The Trembling Earth Contract (1969)

Philip Atlee
Fawcett Gold Medal

Joe Gall is one of the lesser known detective/action heroes of the 1960s.  This one caught my eye because of the incredible teaser line at the top: "Joe Gall masquerades as a soul brother in a secret army of assassins."  From the back cover: "All he needed was a few injections, an Afro wig, phony identification, a prison record--and presto!--Joe Gall, white secret agent became John Earle, black secret solider."

Gall wasn't the first white guy to go undercover as a black dude, and he certainly wasn't the last either.  What makes The Trembling Earth Contract particularly insulting is just how easy Gall/Atlee presume it would be to perform "blackness."  Easy and racist.  When he is called upon to infiltrate a radical African-American paramilitary group--led by college-educated blacks and staffed by recruits from prison--Gall realizes he'll need real street cred to get an invitation to join.  His plan (after the injections and Afro, of course)?  Get really, really drunk in the black section of Little Rock, Arkansas and then take a swing at a white cop.  It works!  Before you know it, Gall is in the toughest prison in Arkansas passing without suspicion as an embittered black veteran of 'Nam, ready to return fire on whitey.

Looking to compete with James Bond, Matt Helms and other dynamic male agents of the era, Gall is also quite the cocksman.  In one of the most over-the-top seduction sequences I've ever read, Gall (still white) hosts an attractive lady lawyer at his elegant man-cave somewhere in the hills of the Ozarks. The evening includes steaks and fine wine, a naked dip into Gall's steam room (behind a waterfall that feeds a pond of cold water for the Scandinavian after-steam plunge), and some time on the back porch watching Gall's family of imported white tigers emerge from the woods to eat horse meat! 

Of course, going to all the trouble of having "black person" injections and wearing an Afro wig wouldn't be worth it if you didn't also get to score some "brown sugar," and Gall most assuredly does that as well.

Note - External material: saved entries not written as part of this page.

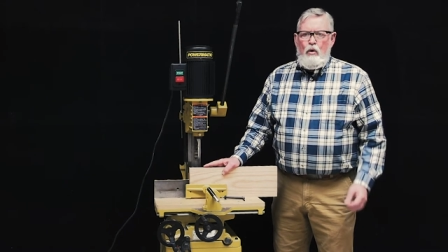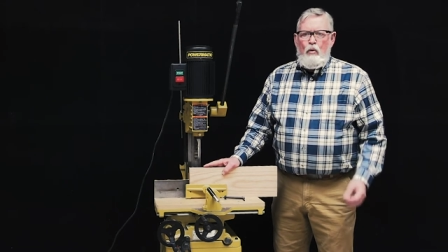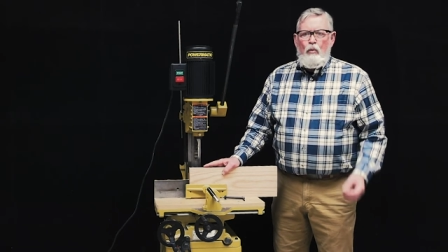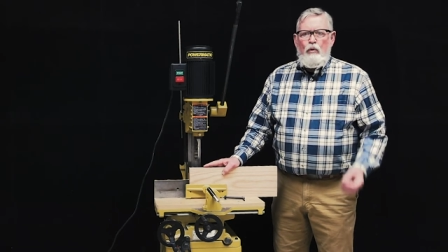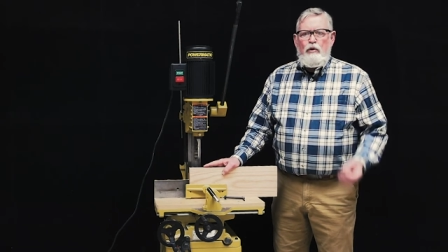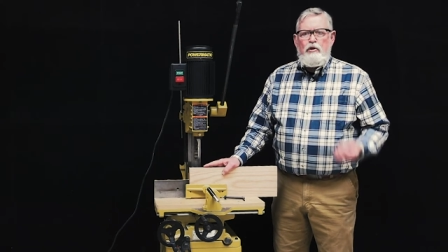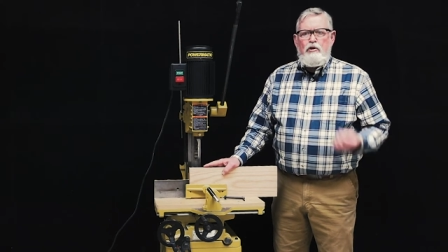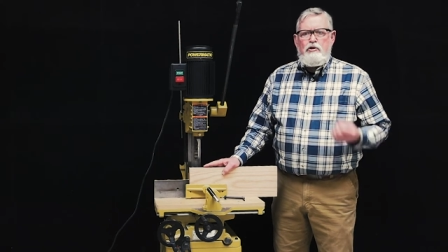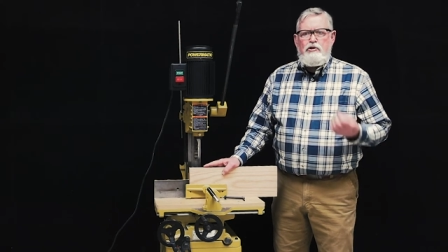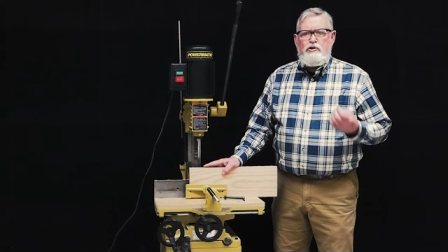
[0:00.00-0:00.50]

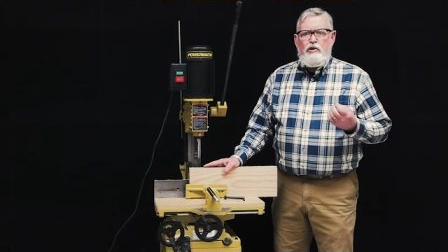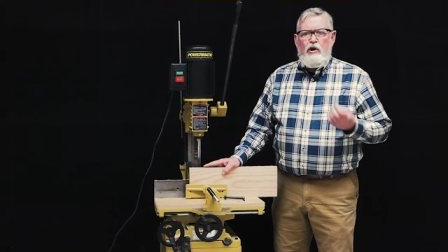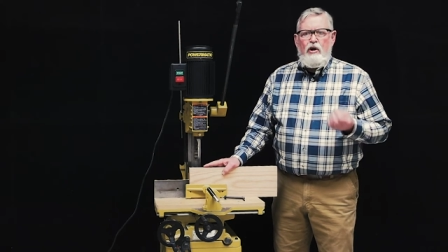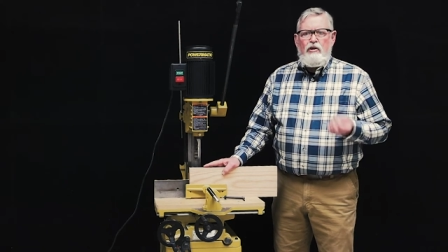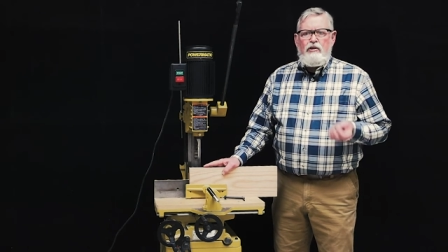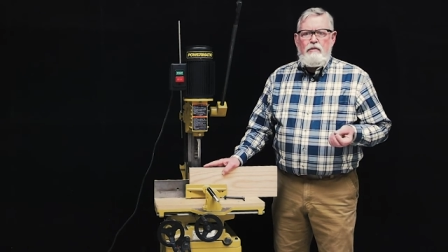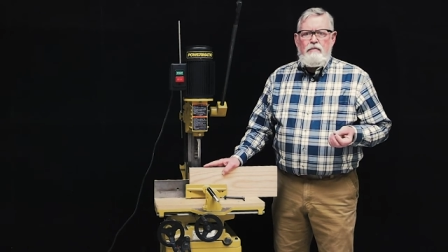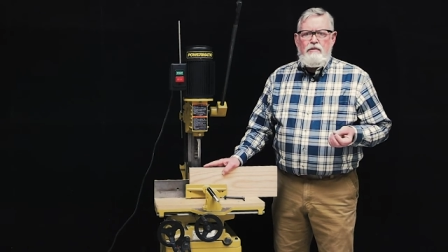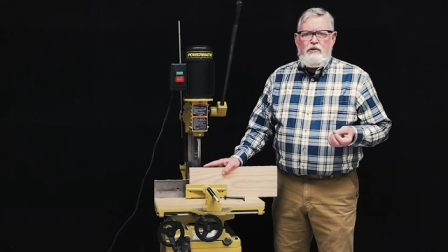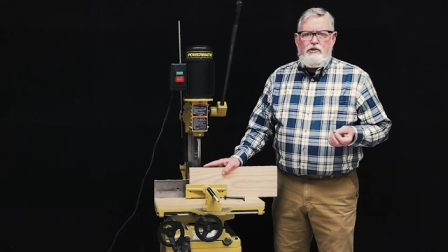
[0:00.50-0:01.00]
When you
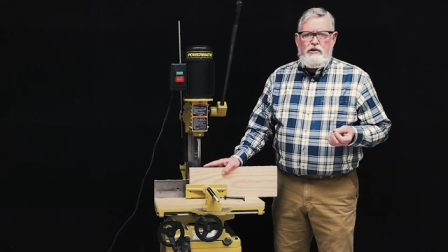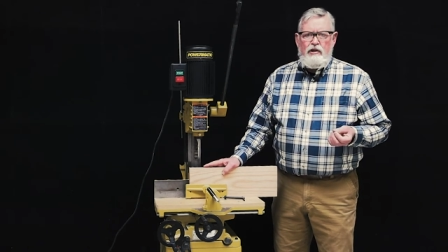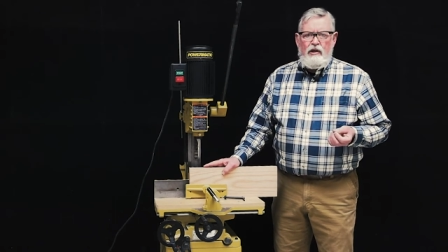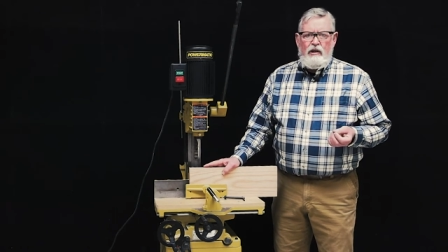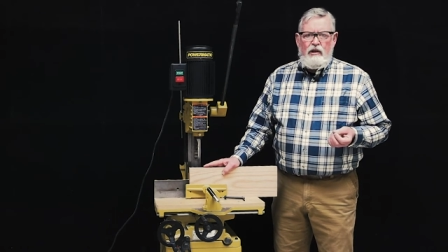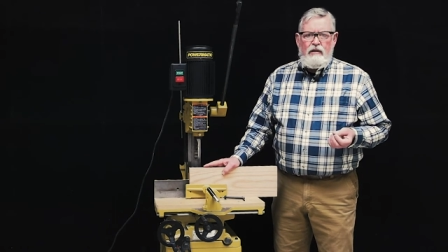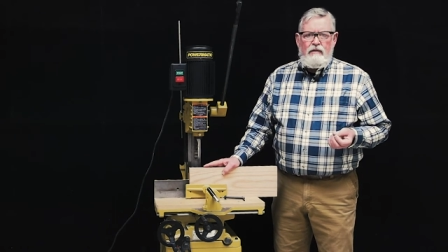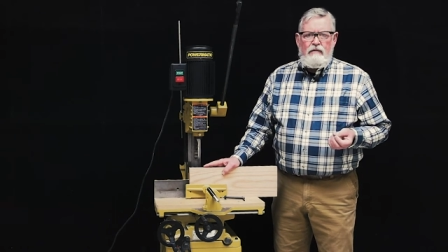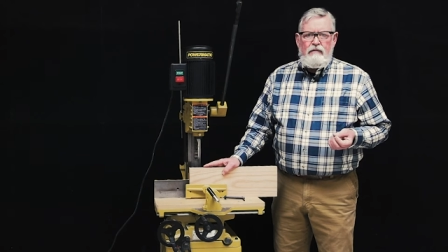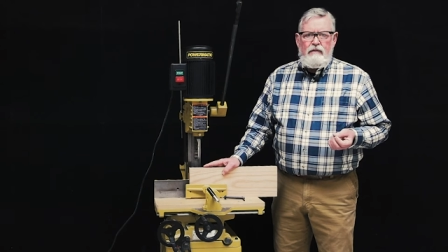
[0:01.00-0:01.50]
start the
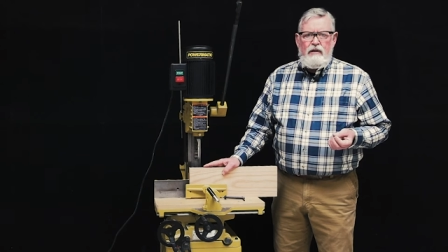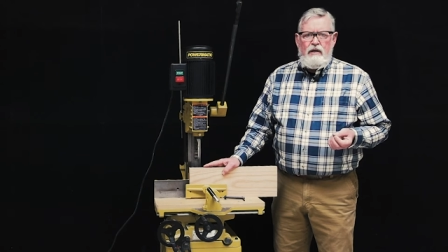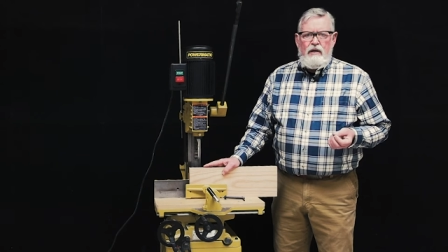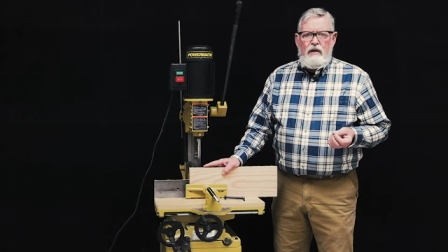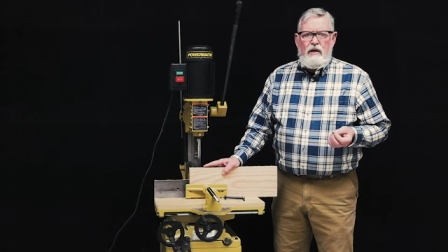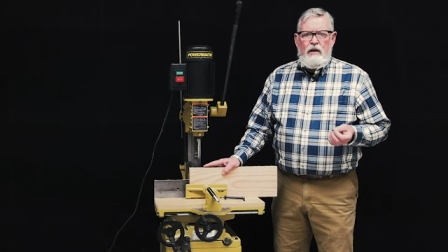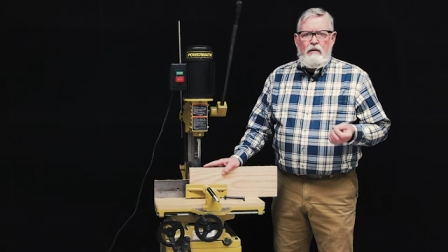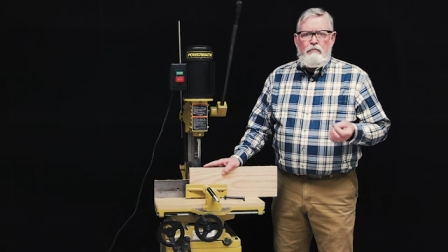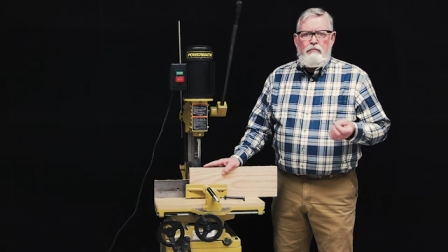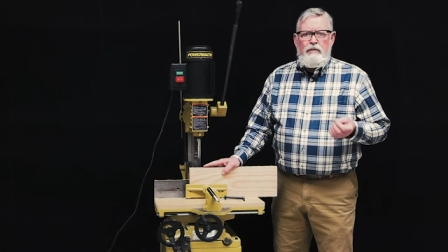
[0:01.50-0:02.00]
machine,
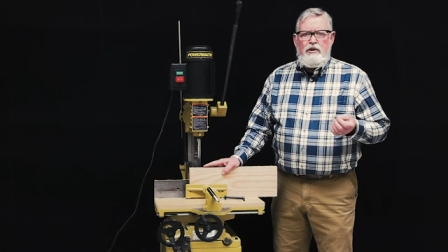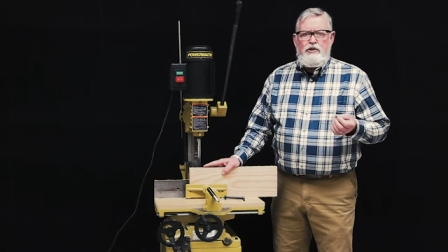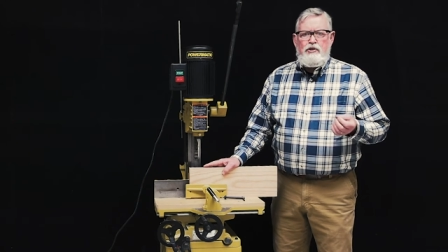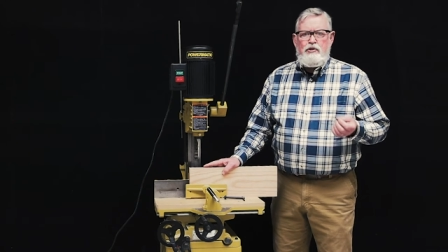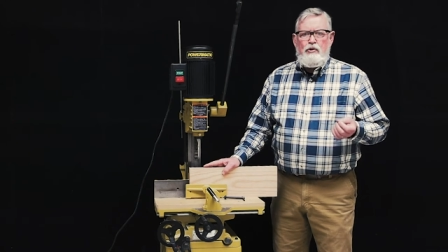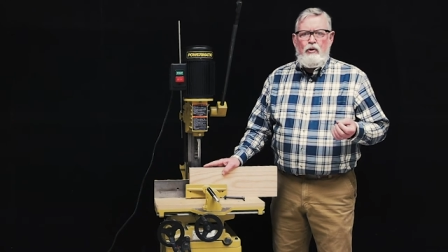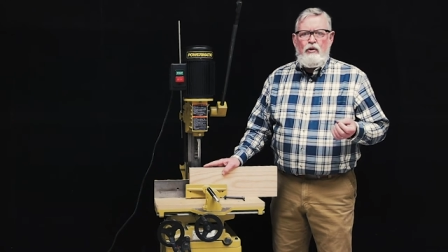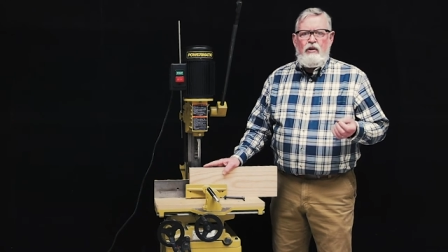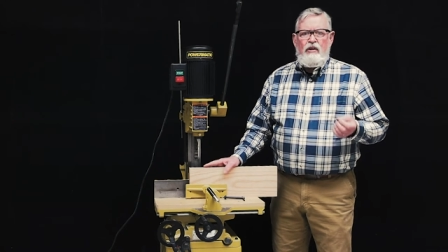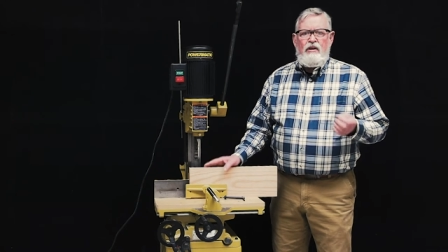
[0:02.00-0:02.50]
be sure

Despite the unexamined racism of the "undercover" device, author Atlee does express some sympathy for the historical plight of African-Americans in the U.S.  Even though Gall intentionally fires errantly when his team of black assassins executes a former KKK agent whom the state of Mississippi would not convict of an obvious murder, he certainly understands the impulse for justice that guides the group.  Later his black squeeze tells him that her little brother was shot dead by cops for protesting on a college campus up north, and Gall agrees that's a bum deal.  And then at the very end, reunited with his white skin and tiger-watching lover, Gall goes on a long political rant about how the right-wing will soon take over the country and, in its fear of black militancy, institute a form of apartheid worse than South Africa. The radical black male, he predicts, will go the way of the American Indian.

It seems the "Joe Gall" books constitute a true serial. At the very end, four black soldiers from the paramilitary compound storm Gall's oasis to get revenge for his infiltration and betrayal of the group.  As we leave Gall and his girlfriend, they are hiding behind the aforementioned waterfall, armed and ready for a show-down.  As there are many more books in the series, I assume they survive.